Ela, no entanto, afirmou que não defende a volta da CPMF. "Por que o povo brasileiro tem essa bronca da CPMF? Por que não foi para saúde."
Para Dilma, uma das formas que o governo pensa em financiar a saúde é utilizando recursos do fundo social do pré-sal.
A presidente disse que a emenda 29, que trata da destinação de recursos para a saúde, não irá resolver o problema. De acordo com ela, o governo já cumpre o que está determinando no projeto. "A Emenda 29 não resolve as demandas da população por saúde de qualidade."
Um dia após o Banco Central cortar em 0,5 ponto percentual a taxa Selic, Dilma afirmou que a questão sobre a redução dos juros dependerá do cenário externo. "Não dá de forma antecipada prever isso.
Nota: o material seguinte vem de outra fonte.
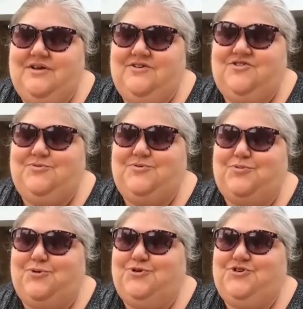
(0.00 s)
she was
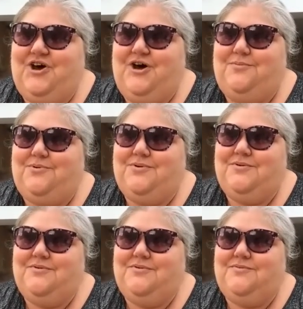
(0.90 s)
brought up
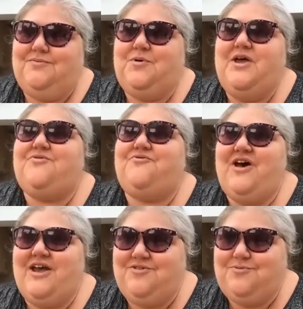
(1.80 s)
with
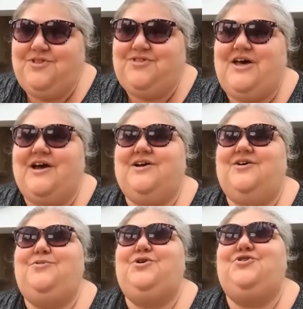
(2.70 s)
faith, with that
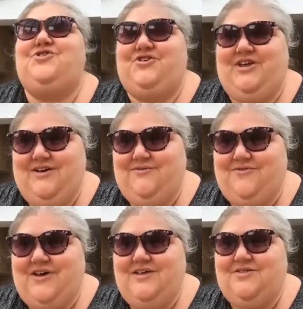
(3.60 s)
community of
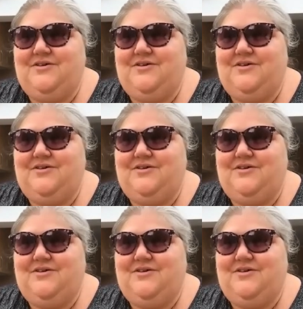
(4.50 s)
faith.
Ninguém sabe como vai se comportar a crise", afirmou. Ela voltou a usar a expressão "presente de grego" para contextualizar a característica da crise. "A tendência é de ser uma crise de longa duração, de dois para mais anos."
A presidente afirmou que o aumento do superavit primeiro em R$ 10 bilhões anunciado esta semana é um exemplo que o governo está dando. "O governo tem de dar exemplo de austeridade no que não se referir a investimento ou gasto com programa social."
A presidente tem concentrado suas entrevistas a rádios regionais para suas falas chapa-branca. O Planalto escolhe as emissoras, empresta equipamentos e pede aos entrevistadores que só perguntem sobre temas da região.